IRB Application Instructions: Study Drug

Use of Any Drug Being Tested in Research

If your study involves any use of a drug in a human other than the use of an approved drug in the course of medical practice, answer "yes" to the question at the top of the Study Drug Information section of your E-IRB application and complete the questions as prompted and upload the required Study Drug Form [PDF].

The IRB must assess the risk/benefit ratio, confirm that the drug has appropriate regulatory approval (or meets exemptions for such approval), and ensure that procedures for receiving, storing, dispensing, and accountability meet regulatory requirements and are appropriate for human subject protections.

Under Food and Drug Administration (FDA) regulations, research that involves use of a drug other than the use of a marketed drug in the course of medical practice, must have an Investigational New Drug (IND), unless the study meets one of the exemptions from the IND requirement [21 CFR 312.2(b)].

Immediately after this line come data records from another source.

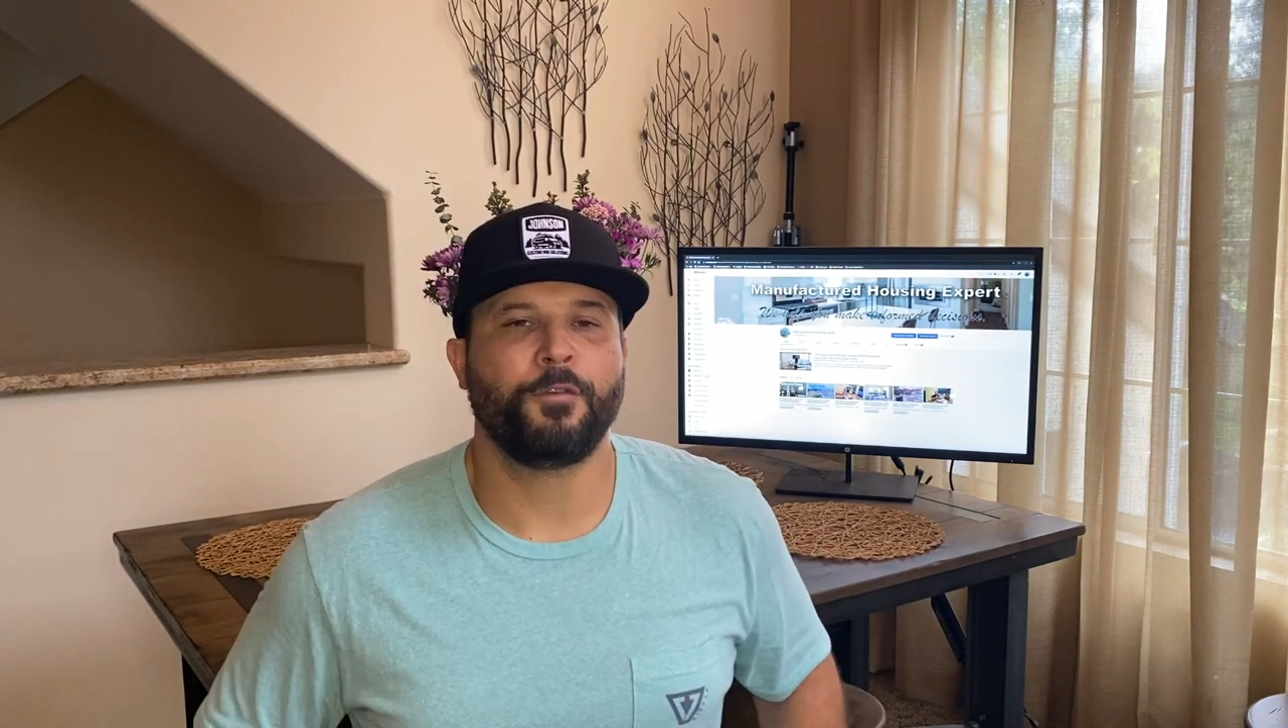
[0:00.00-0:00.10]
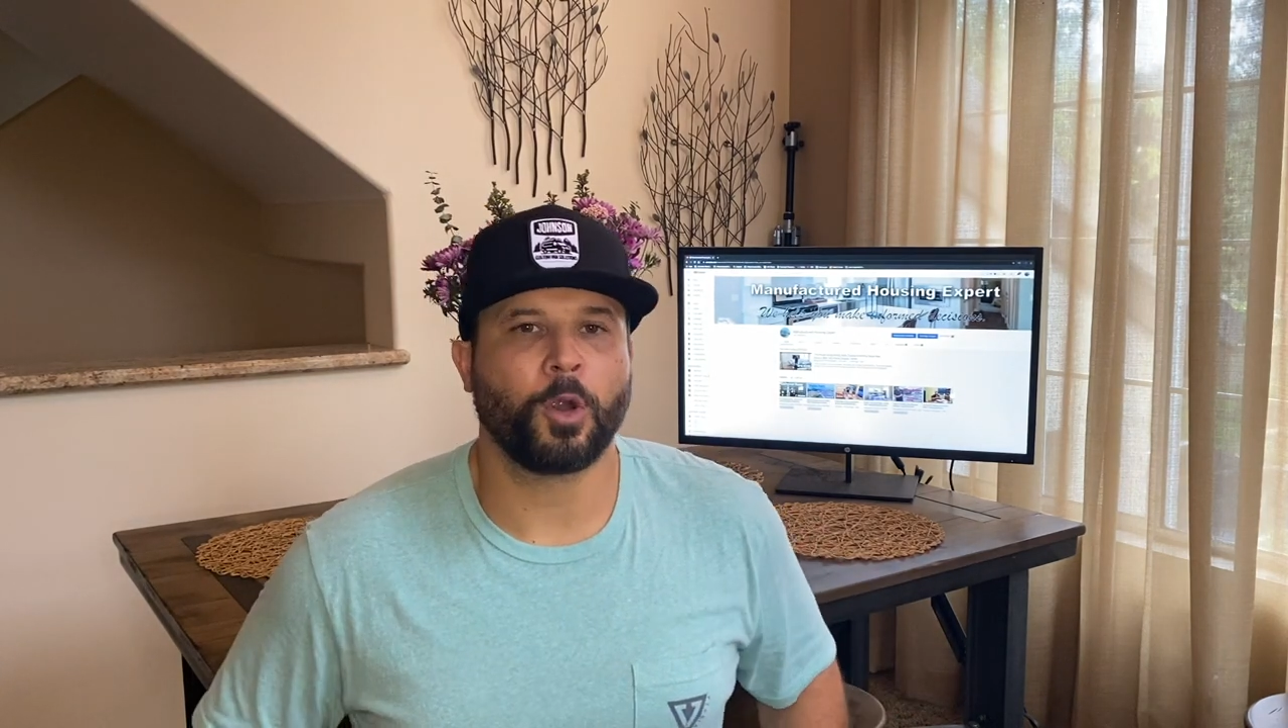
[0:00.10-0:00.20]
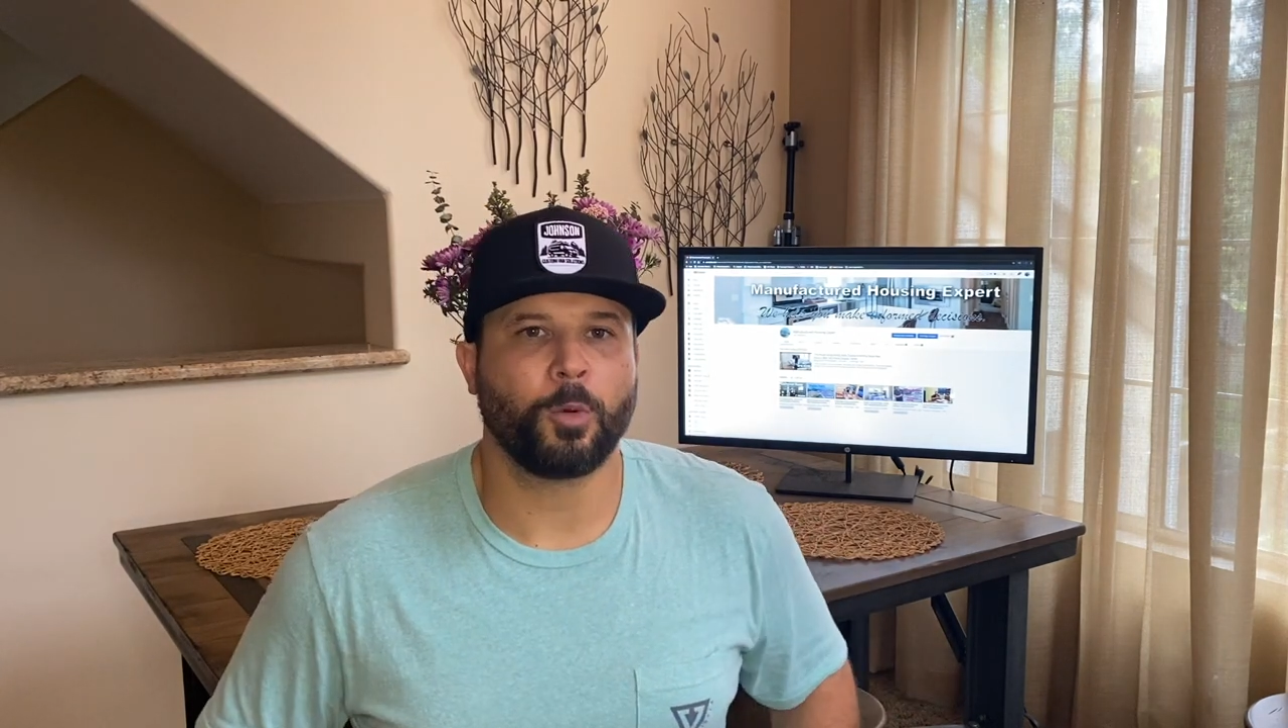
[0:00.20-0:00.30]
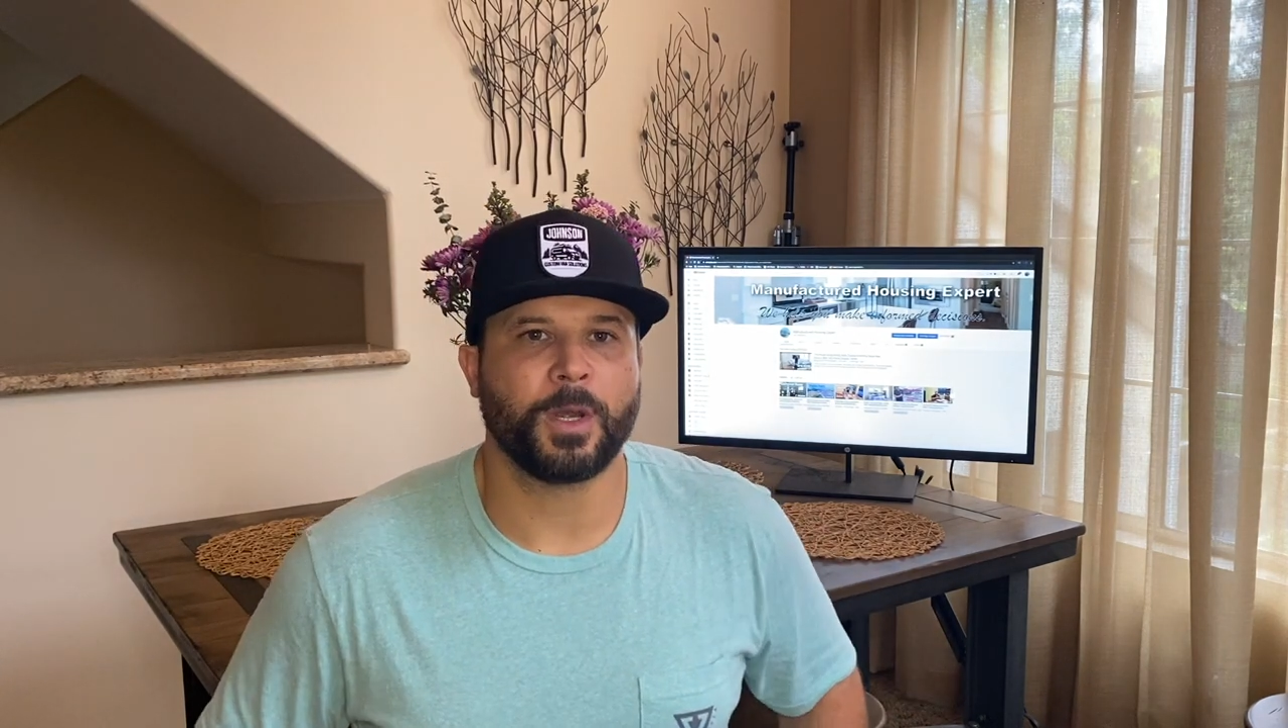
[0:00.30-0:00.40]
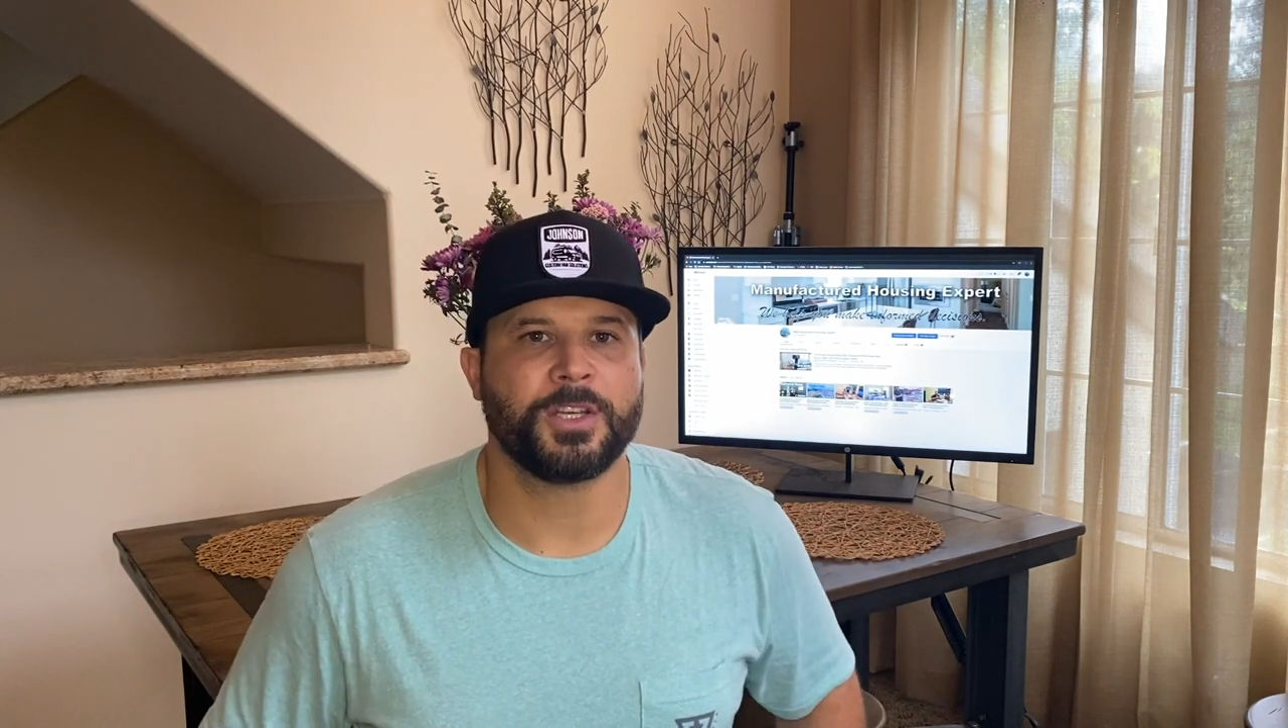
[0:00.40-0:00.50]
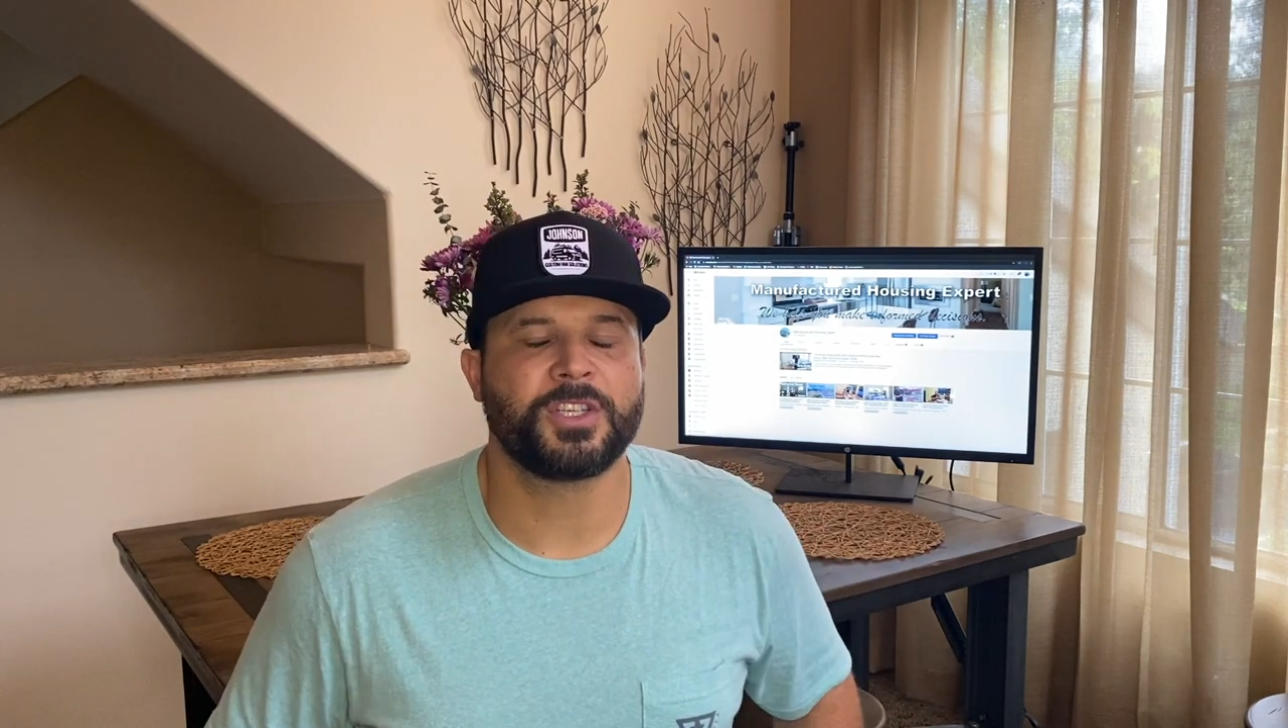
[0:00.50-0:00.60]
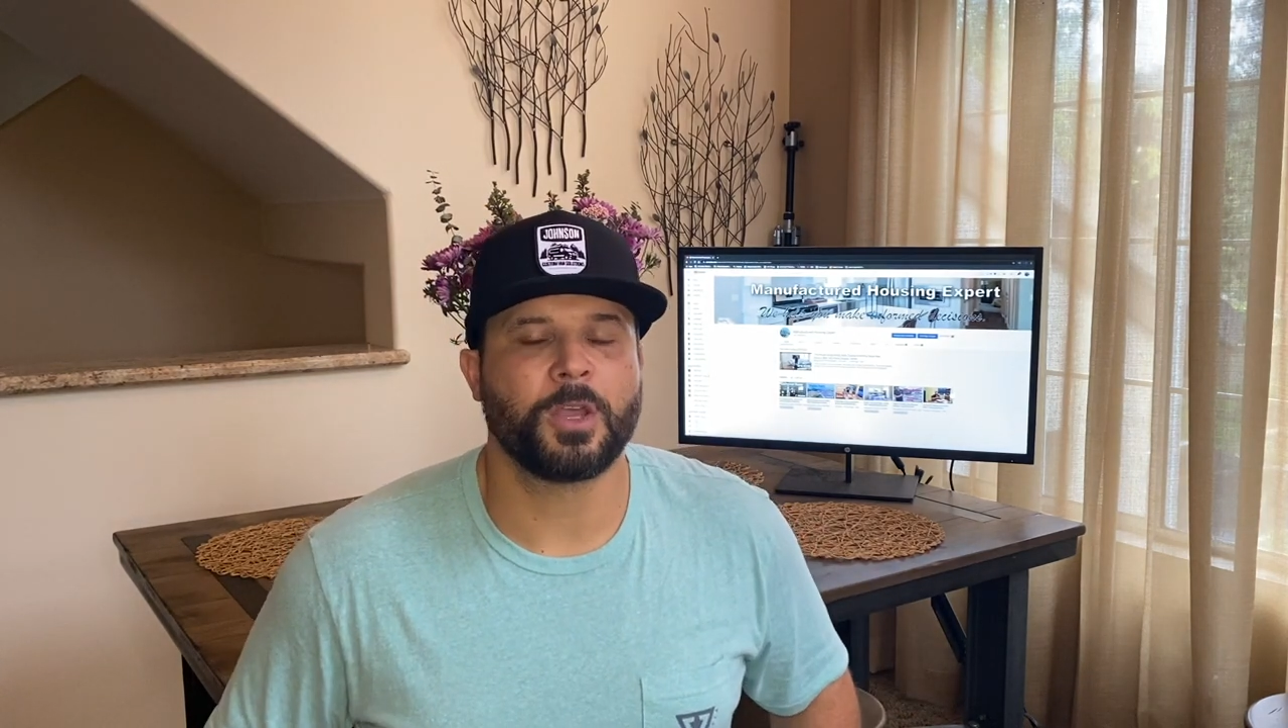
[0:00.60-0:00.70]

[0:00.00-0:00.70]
forward.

It is the sponsor's (or sponsor-investigator's) responsibility to make a preliminary determination regarding whether the investigational drug has an IND or meets one of the FDA exemptions from the requirement to have an IND. FDA has very specific criteria which must be met in order for a study to be exempt from IND requirements. The principal investigator (PI) is responsible for consulting the sponsor, FDA guidance, or checking with FDA to document appropriate regulatory approval. The FDA Guidance [PDF] on determining whether human research studies can be conducted without an IND provides answers to frequently asked questions and outlines a process for contacting FDA with inquiries. For a summary of the FDA guidance regarding exemption from the IND requirements, download ORI's document: Summary of FDA Regulations on Exemption from IND Requirements [PDF].

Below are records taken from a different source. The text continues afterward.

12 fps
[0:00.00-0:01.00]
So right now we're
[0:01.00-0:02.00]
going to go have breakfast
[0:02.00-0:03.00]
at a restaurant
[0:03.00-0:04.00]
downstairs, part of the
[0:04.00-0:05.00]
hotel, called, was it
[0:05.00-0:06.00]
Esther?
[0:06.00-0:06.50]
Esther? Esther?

The IRB must also ensure investigators who assume the role of IND sponsor are knowledgeable about the additional regulatory and institutional requirements. If you are functioning as the Principal Investigator (PI) and sponsor for an FDA regulated product (drug, device or biologic), IRB policy requires that you complete the UK IRB Sponsor Investigator Mandatory Training or equivalent sponsor education program. For an overview of the FDA requirements for drug study sponsors investigators, see ORI's summary document: Summary of FDA Requirements For Investigators Who Are Also Considered Sponsors of New Drugs [PDF]. For information and instructions on sponsor-investigator training, see ORI's web page: University of Kentucky Sponsor-Investigator CITI Training FAQs [HTML].